[Saved data entries]:

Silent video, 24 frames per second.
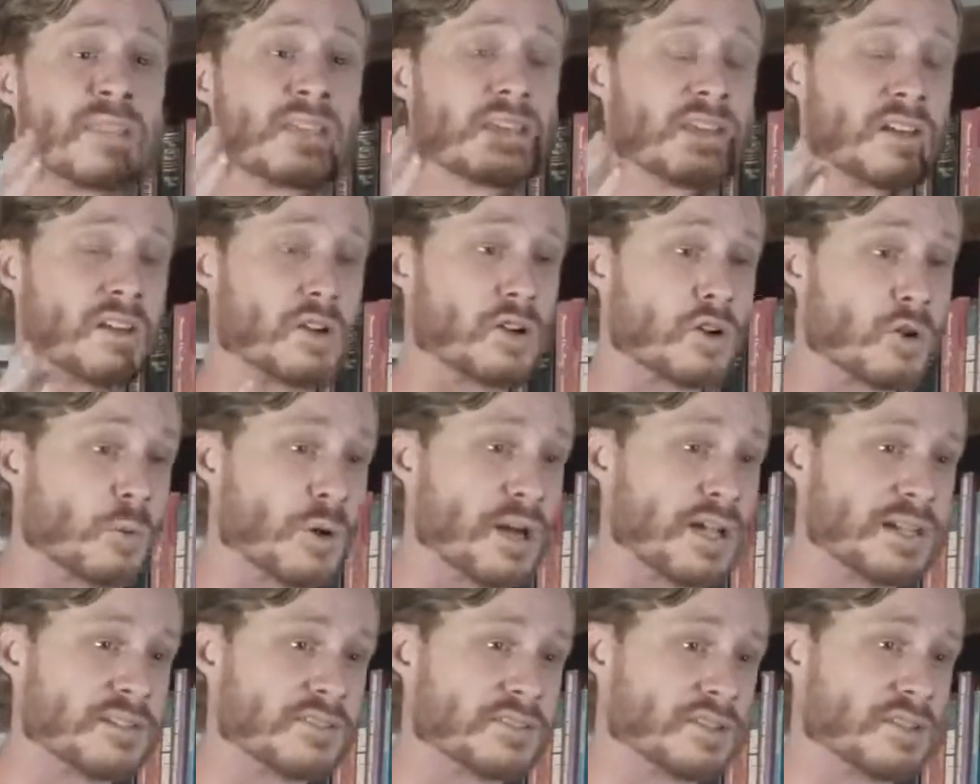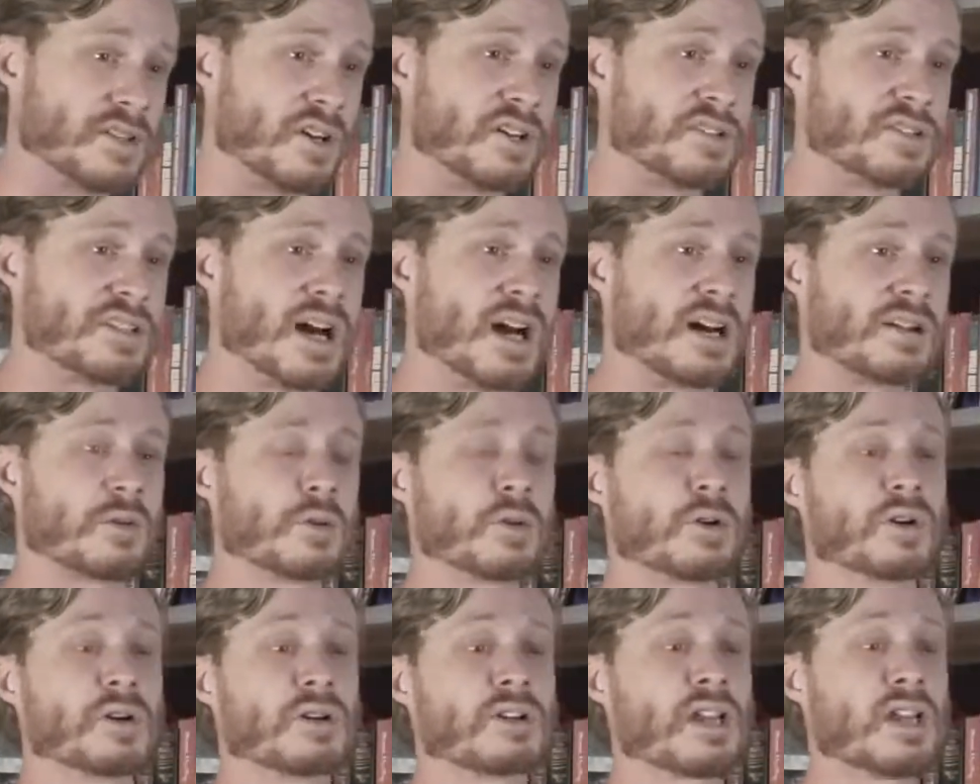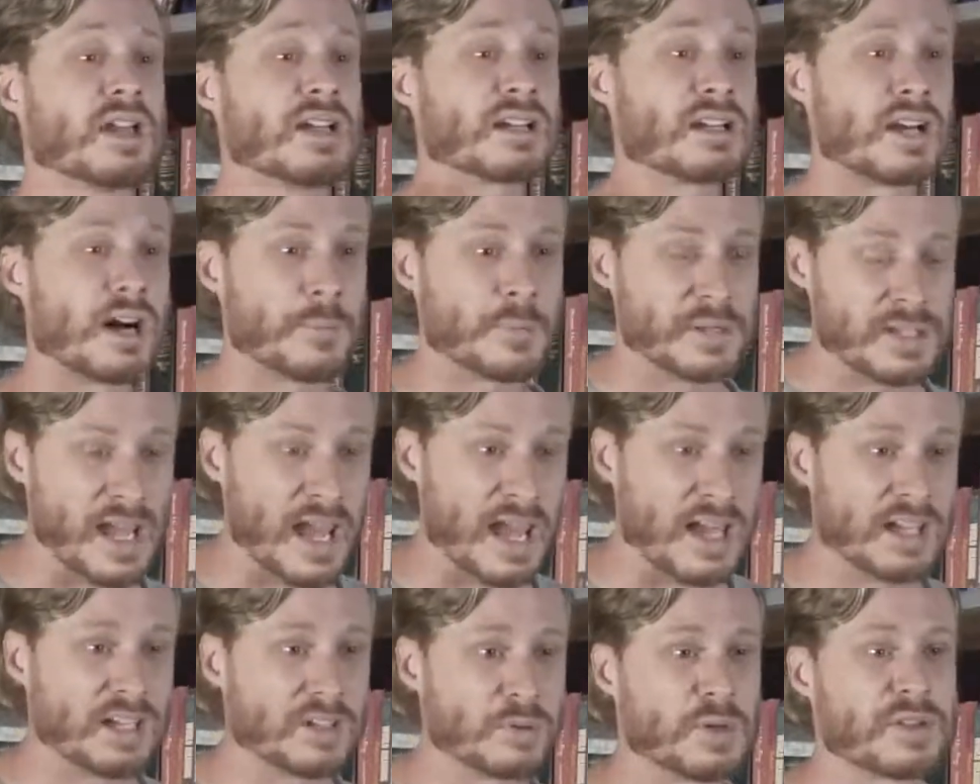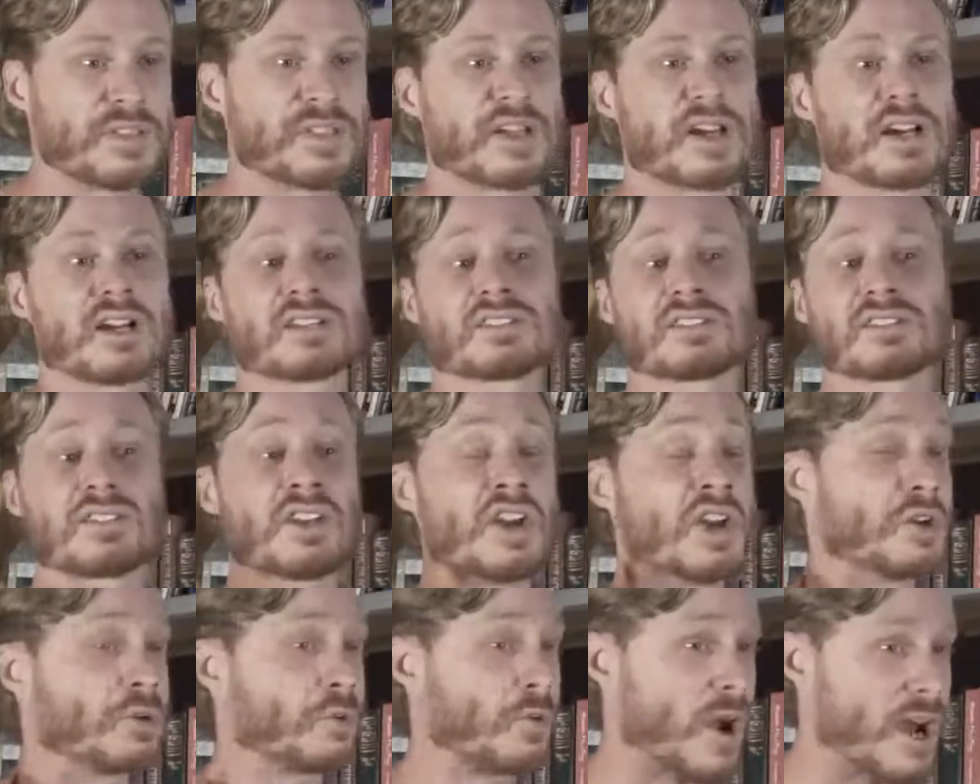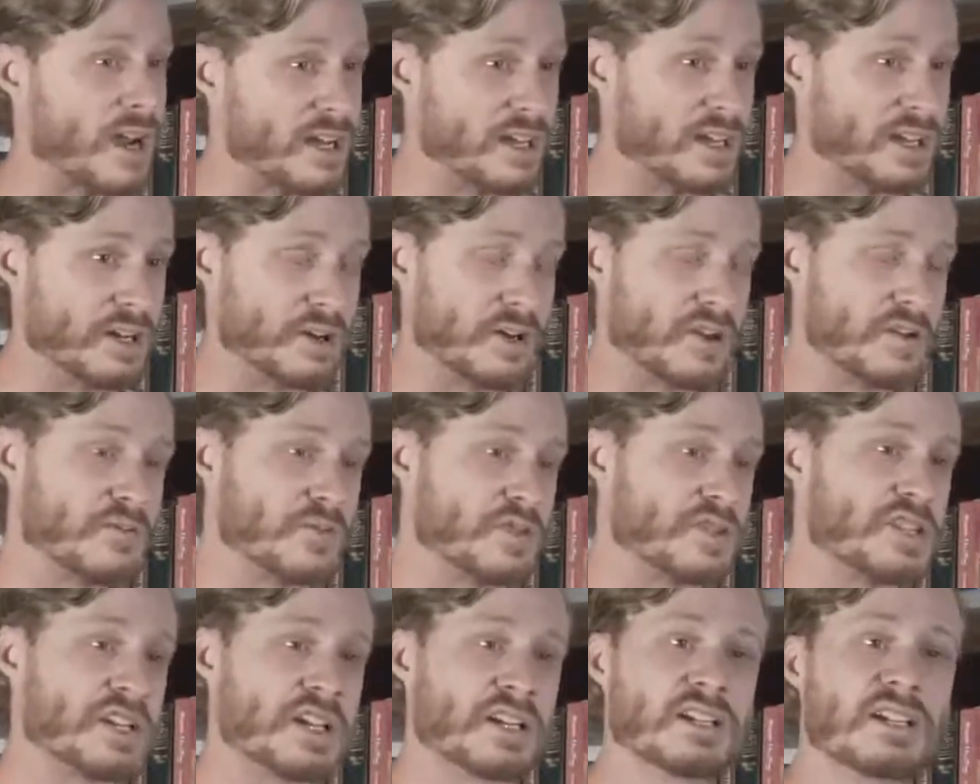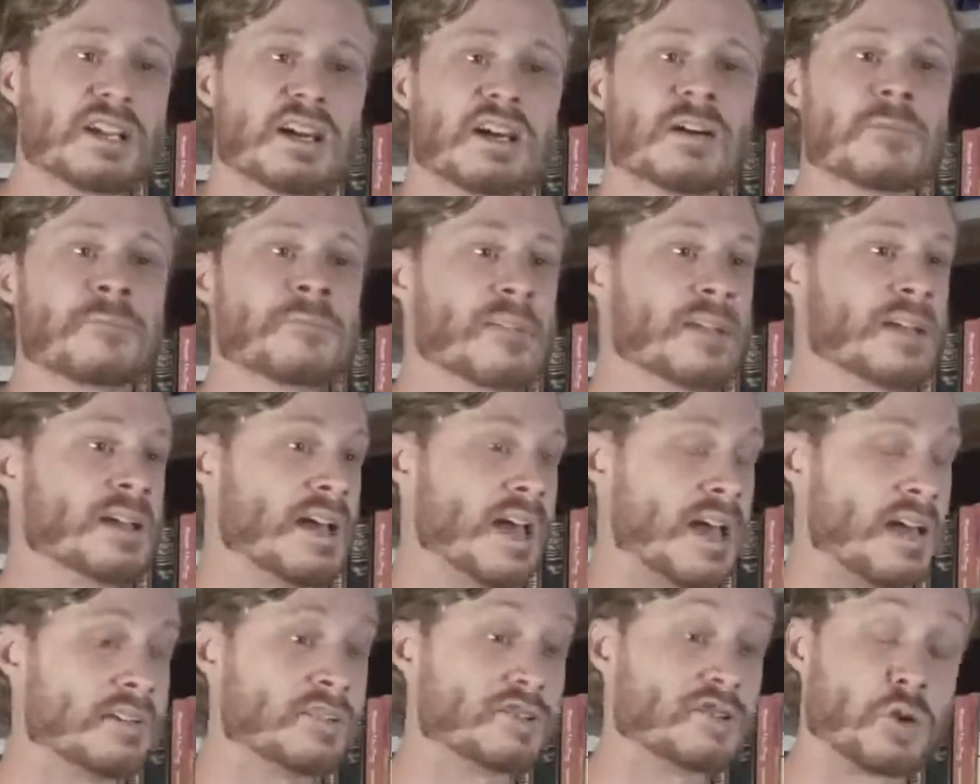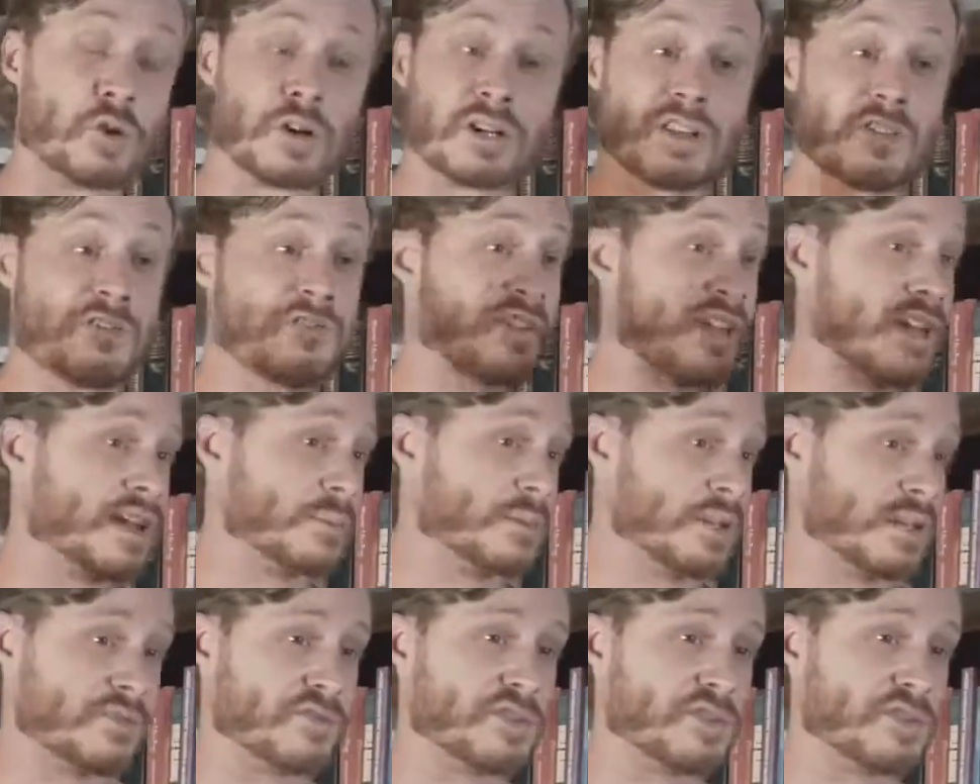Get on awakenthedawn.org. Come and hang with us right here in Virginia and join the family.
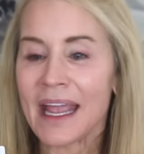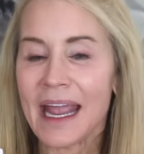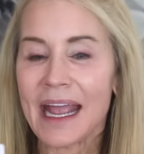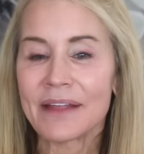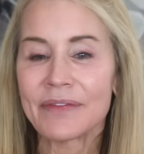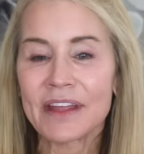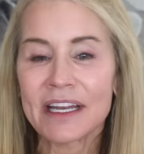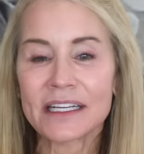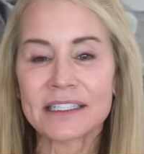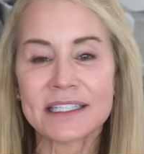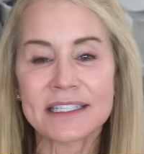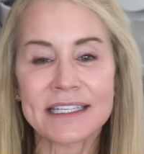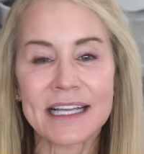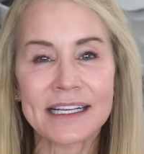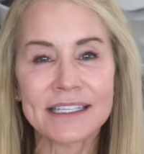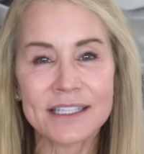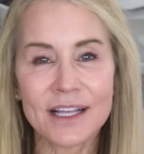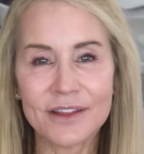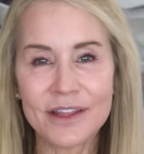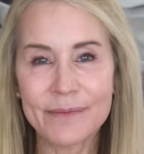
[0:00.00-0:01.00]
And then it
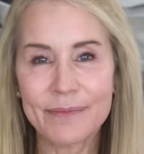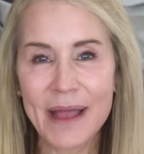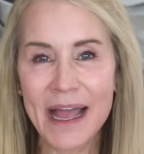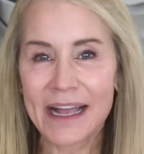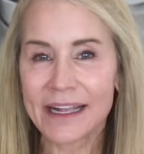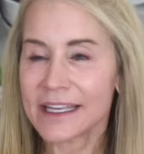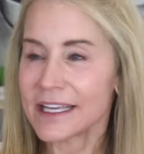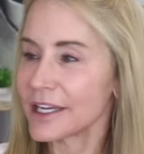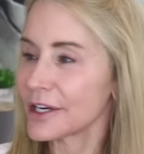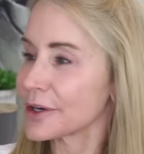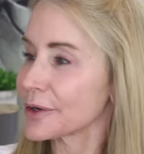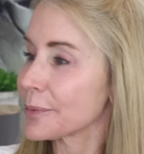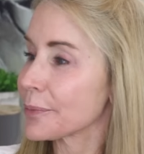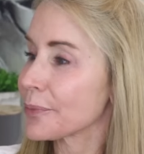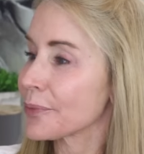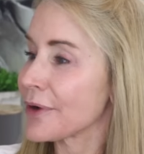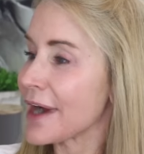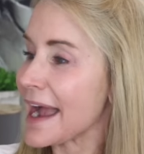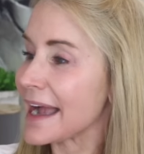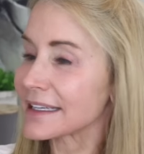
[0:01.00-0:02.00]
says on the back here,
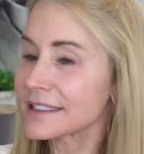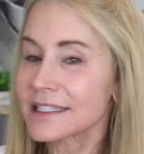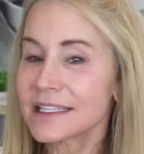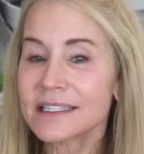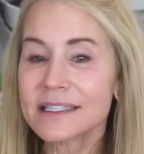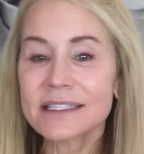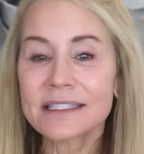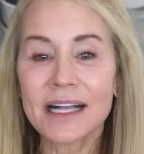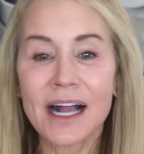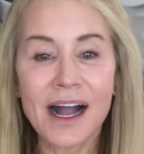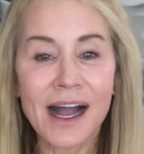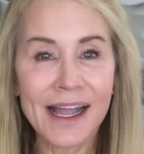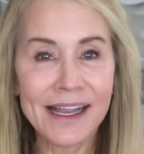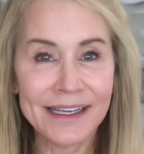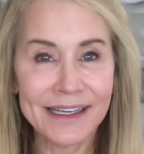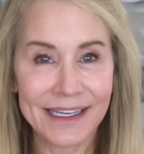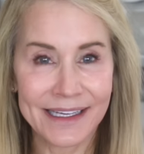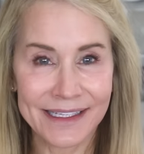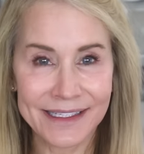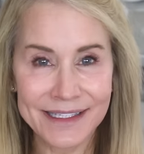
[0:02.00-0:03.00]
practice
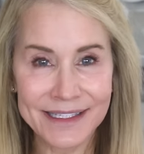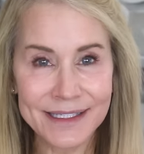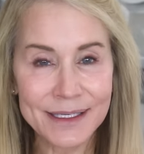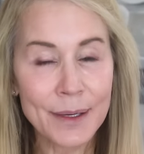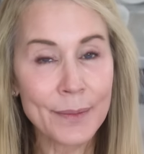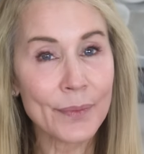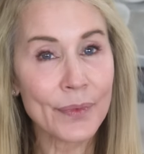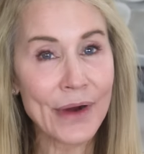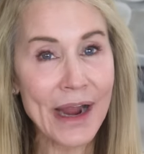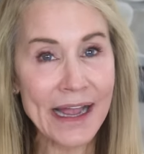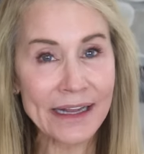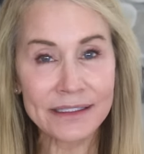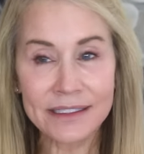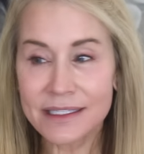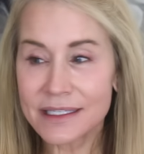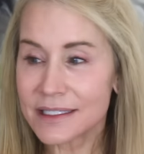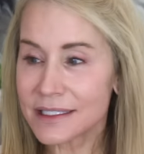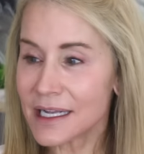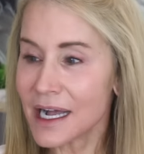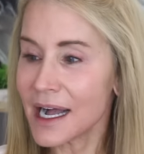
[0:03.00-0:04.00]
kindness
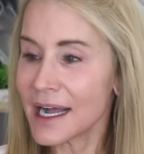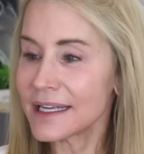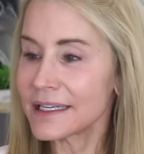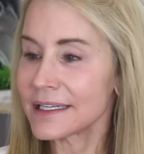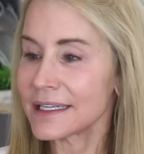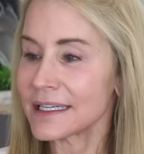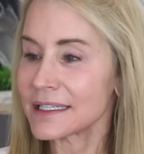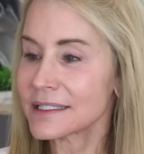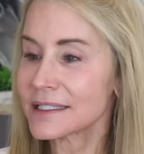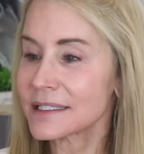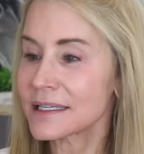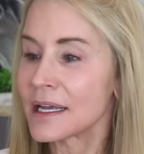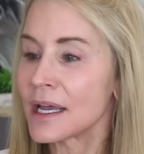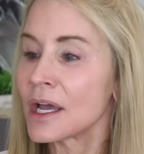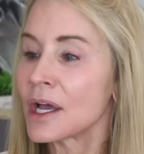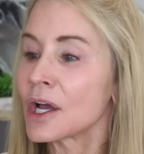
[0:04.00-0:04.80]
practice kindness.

[WORK TASK]: Your copy of the entries above must be exact and must not include pictures.

[SOLVED PROBLEM]:
Silent video, 24 frames per second.
Get on awakenthedawn.org. Come and hang with us right here in Virginia and join the family.
[0:00.00-0:01.00]
And then it
[0:01.00-0:02.00]
says on the back here,
[0:02.00-0:03.00]
practice
[0:03.00-0:04.00]
kindness
[0:04.00-0:04.80]
practice kindness.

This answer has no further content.